Data extract:
_ _ _ _ _ _ _

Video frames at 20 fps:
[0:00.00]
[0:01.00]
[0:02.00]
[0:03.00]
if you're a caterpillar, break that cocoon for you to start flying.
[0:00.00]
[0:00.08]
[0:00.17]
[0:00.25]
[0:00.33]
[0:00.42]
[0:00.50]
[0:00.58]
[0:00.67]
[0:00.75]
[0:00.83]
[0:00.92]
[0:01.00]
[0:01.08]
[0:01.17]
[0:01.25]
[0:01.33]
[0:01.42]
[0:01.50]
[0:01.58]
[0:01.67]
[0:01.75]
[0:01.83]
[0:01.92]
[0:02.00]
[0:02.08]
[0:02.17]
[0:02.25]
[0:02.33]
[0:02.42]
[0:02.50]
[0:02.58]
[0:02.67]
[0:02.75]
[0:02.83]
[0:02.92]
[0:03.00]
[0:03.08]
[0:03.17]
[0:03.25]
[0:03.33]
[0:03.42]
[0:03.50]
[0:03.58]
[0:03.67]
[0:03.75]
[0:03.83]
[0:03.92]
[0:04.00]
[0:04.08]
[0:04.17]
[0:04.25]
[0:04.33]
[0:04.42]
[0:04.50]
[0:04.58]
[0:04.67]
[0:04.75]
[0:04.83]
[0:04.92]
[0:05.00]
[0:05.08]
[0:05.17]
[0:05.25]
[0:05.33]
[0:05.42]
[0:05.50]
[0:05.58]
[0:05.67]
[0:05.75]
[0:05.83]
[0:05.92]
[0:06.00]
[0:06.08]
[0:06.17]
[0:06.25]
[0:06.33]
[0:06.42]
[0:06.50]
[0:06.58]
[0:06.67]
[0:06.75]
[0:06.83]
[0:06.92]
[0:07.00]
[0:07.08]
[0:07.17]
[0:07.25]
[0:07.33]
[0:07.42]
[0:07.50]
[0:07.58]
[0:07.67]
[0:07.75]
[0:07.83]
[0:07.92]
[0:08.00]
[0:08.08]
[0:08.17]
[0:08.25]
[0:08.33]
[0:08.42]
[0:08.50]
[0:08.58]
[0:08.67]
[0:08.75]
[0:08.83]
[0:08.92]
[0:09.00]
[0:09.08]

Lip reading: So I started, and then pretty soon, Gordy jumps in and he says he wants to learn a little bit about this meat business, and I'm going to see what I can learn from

_ _ _ _ _ _ _

Exercise details: Repeat the material above exactly, including every line.

Solution for this task:
Video frames at 20 fps:
[0:00.00]
[0:01.00]
[0:02.00]
[0:03.00]
if you're a caterpillar, break that cocoon for you to start flying.
[0:00.00]
[0:00.08]
[0:00.17]
[0:00.25]
[0:00.33]
[0:00.42]
[0:00.50]
[0:00.58]
[0:00.67]
[0:00.75]
[0:00.83]
[0:00.92]
[0:01.00]
[0:01.08]
[0:01.17]
[0:01.25]
[0:01.33]
[0:01.42]
[0:01.50]
[0:01.58]
[0:01.67]
[0:01.75]
[0:01.83]
[0:01.92]
[0:02.00]
[0:02.08]
[0:02.17]
[0:02.25]
[0:02.33]
[0:02.42]
[0:02.50]
[0:02.58]
[0:02.67]
[0:02.75]
[0:02.83]
[0:02.92]
[0:03.00]
[0:03.08]
[0:03.17]
[0:03.25]
[0:03.33]
[0:03.42]
[0:03.50]
[0:03.58]
[0:03.67]
[0:03.75]
[0:03.83]
[0:03.92]
[0:04.00]
[0:04.08]
[0:04.17]
[0:04.25]
[0:04.33]
[0:04.42]
[0:04.50]
[0:04.58]
[0:04.67]
[0:04.75]
[0:04.83]
[0:04.92]
[0:05.00]
[0:05.08]
[0:05.17]
[0:05.25]
[0:05.33]
[0:05.42]
[0:05.50]
[0:05.58]
[0:05.67]
[0:05.75]
[0:05.83]
[0:05.92]
[0:06.00]
[0:06.08]
[0:06.17]
[0:06.25]
[0:06.33]
[0:06.42]
[0:06.50]
[0:06.58]
[0:06.67]
[0:06.75]
[0:06.83]
[0:06.92]
[0:07.00]
[0:07.08]
[0:07.17]
[0:07.25]
[0:07.33]
[0:07.42]
[0:07.50]
[0:07.58]
[0:07.67]
[0:07.75]
[0:07.83]
[0:07.92]
[0:08.00]
[0:08.08]
[0:08.17]
[0:08.25]
[0:08.33]
[0:08.42]
[0:08.50]
[0:08.58]
[0:08.67]
[0:08.75]
[0:08.83]
[0:08.92]
[0:09.00]
[0:09.08]

Lip reading: So I started, and then pretty soon, Gordy jumps in and he says he wants to learn a little bit about this meat business, and I'm going to see what I can learn from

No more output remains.